TL;DR: For CIOs & ERP Managers
The Challenge: Many ERP implementations fail to deliver the promised 414% ROI because data is treated as a byproduct, not an asset.
The Phase 0 Solution: Before technical deployment, you must define a Data Product Vision. This means shifting from centralized data lakes to domain-oriented ownership (Manufacturing, Finance, Asset Mgmt) where data is packaged, managed, and served like a product.
The Outcome: By establishing governance, SLAs, and ownership early, organizations unlock specific IFS Cloud benefits: 15% cost reduction in maintenance, 50% faster decision-making, and an 11-month payback period.
Phase 0: The Foundation of Data Mesh Success
Setting a clear data product vision in Phase 0 forms the foundation for successful IFS Cloud Data Mesh implementation. This foundational phase ensures data gets treated as a product while aligning with decentralized, domain-oriented data mesh principles and supporting specific IFS Cloud business objectives.
A data product vision defines the purpose, value, and expectations for data products within an organization.
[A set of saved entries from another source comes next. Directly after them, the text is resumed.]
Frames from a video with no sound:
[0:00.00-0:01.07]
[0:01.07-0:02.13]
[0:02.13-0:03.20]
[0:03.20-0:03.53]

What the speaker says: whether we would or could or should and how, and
It transforms thinking from viewing data as a byproduct of business operations to recognizing it as a valuable asset that drives decision making, innovation, and operational efficiency.
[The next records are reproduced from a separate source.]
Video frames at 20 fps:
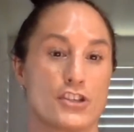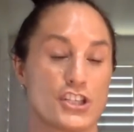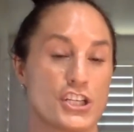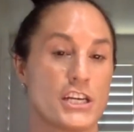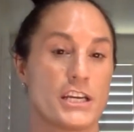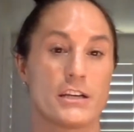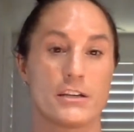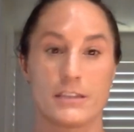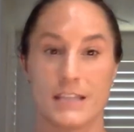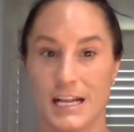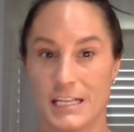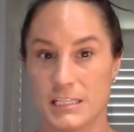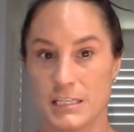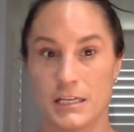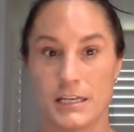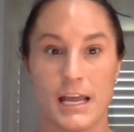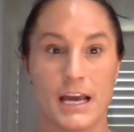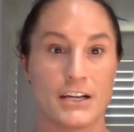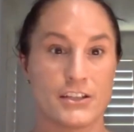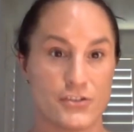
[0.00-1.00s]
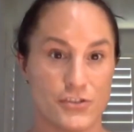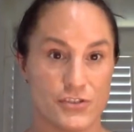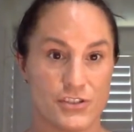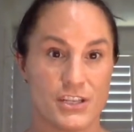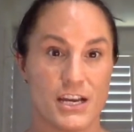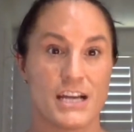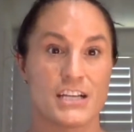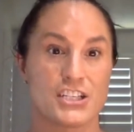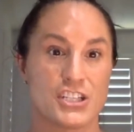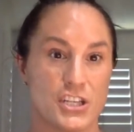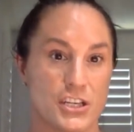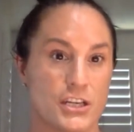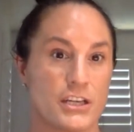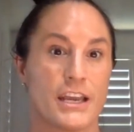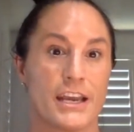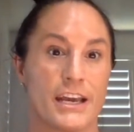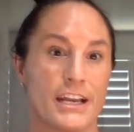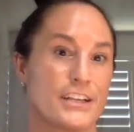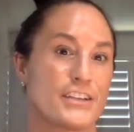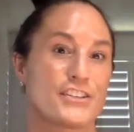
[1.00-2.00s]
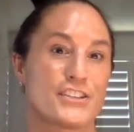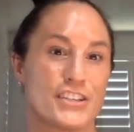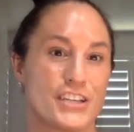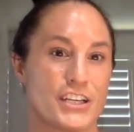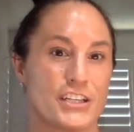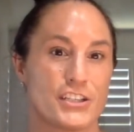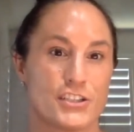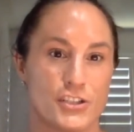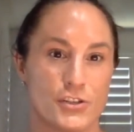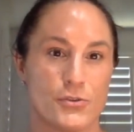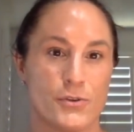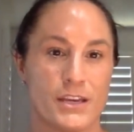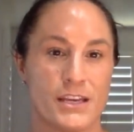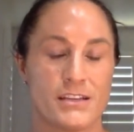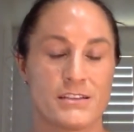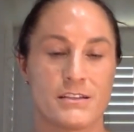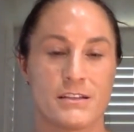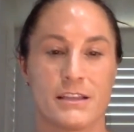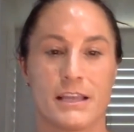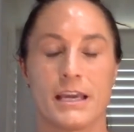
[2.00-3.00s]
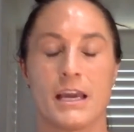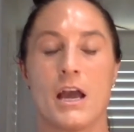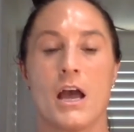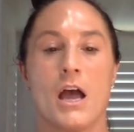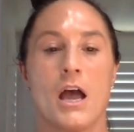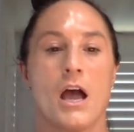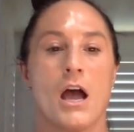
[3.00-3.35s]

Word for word: She could, that's an exercise she could get, she could do easily.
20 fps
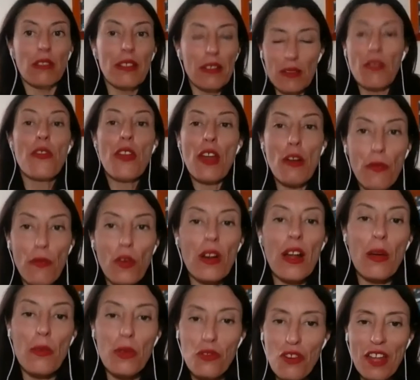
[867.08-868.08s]
Therefore, I
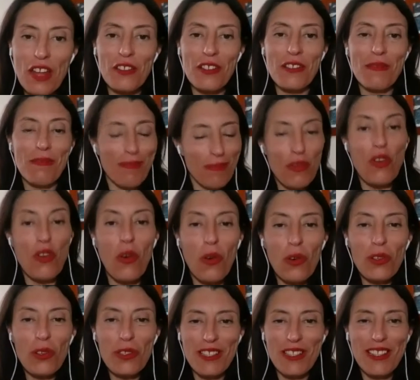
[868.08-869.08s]
would rather
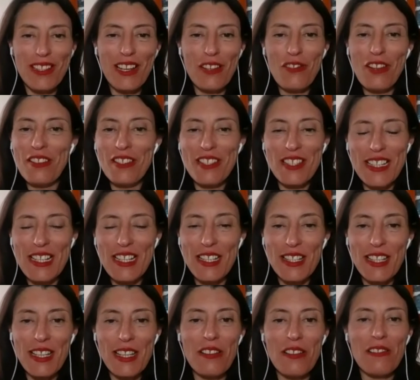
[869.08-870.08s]
not. I'd rather stay
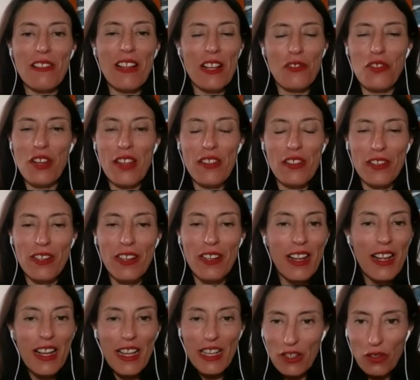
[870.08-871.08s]
single. I'd rather,
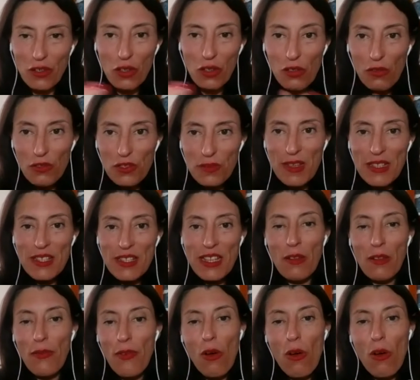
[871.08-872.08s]
close
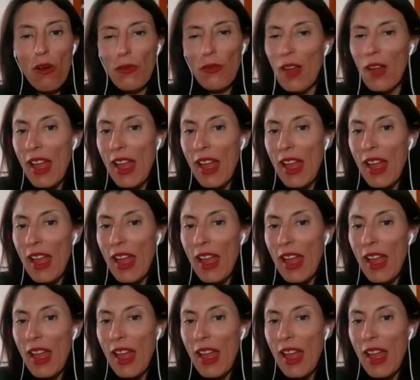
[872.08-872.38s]
myself off.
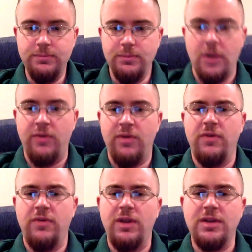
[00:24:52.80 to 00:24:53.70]
I don't even know
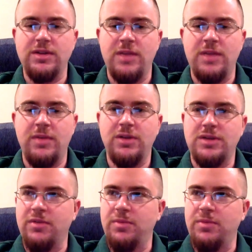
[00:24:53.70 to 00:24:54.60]
if you need a statement. You just
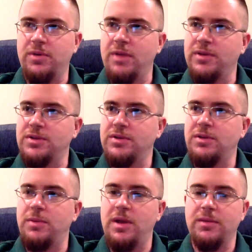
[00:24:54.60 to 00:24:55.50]
have to put how much
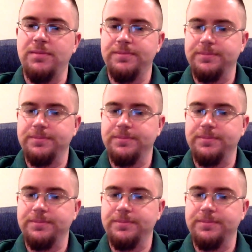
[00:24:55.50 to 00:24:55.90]
you paid them.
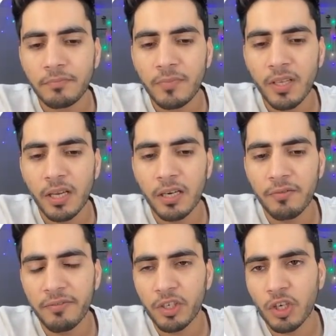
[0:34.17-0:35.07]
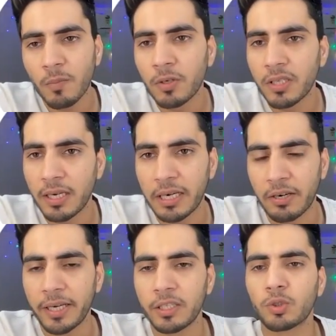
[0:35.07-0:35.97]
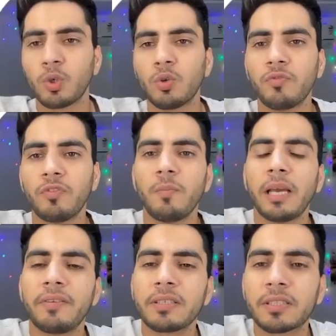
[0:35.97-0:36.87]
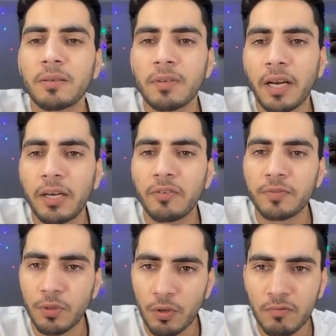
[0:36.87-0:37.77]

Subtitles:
when we talk about the net, right? So we will be having some kind of zone,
Core Components of Data Product Vision
Purpose & Value Proposition
Define how data products achieve business objectives. Organizations implementing IFS Cloud typically target 414% three-year ROI and $5.5 million average annual benefits.
- Manufacturing: Real-time shop floor visibility tracking OEE metrics to achieve 15% cost reduction via predictive maintenance.
- Asset Management: Tracking asset health indicators in offshore equipment to enable 50% faster outage resolution.
Quality Standards & SLAs
Establish measurable expectations. Data products must meet specific Service Level Agreements (SLAs) to remain trustworthy.
- Project Management: 99.5% uptime for project cost tracking and sub-second refresh rates for resource dashboards.
- Supply Chain: Inventory data updates within 15 minutes of transactions to support AI-driven production planning.
Governance, Access & Ownership
Accessibility
Make data products discoverable via catalogs and APIs.
Example: Global manufacturers use role-based catalogs where plant managers see local metrics while executives see consolidated dashboards.
Ownership
Assign domain accountability.
- Production: Owns Scheduling Optimization (MSO) data.
- Maintenance: Owns anomaly detection models.
- Finance: Owns project profitability data.
Compliance
Security and Audit trails.
Pharma Example: Formula-based modules require data products with complete lot traceability and batch tracking for FDA compliance.
Aligning Vision with IFS Cloud Goals
Connect the data product vision directly with strategic business objectives through measurable outcomes.
Implementation Best Practices
- Structured Data: Implement JSON-LD schema markup for Organization and Product types to improve AI search discoverability.
- Entity Optimization: Clearly define relationships between IFS Cloud components and Data Mesh principles.
- Technical SEO: Ensure crawlability with semantic HTML and fast-loading pages.
Track data product adoption rates and business impact:
414%
3‑Year ROI50%
Faster Decisions$2.5M
Staff Efficiency11 Mo
Payback PeriodFrequently Asked Questions
- Purpose and Value Proposition: Defining how it achieves business goals.
- Quality Standards: Establishing SLAs for accuracy/reliability.
- Accessibility: Ensuring easy access via catalogs/APIs.
- Ownership: Assigning clear domain accountability.
- Governance: Maintaining data integrity and security.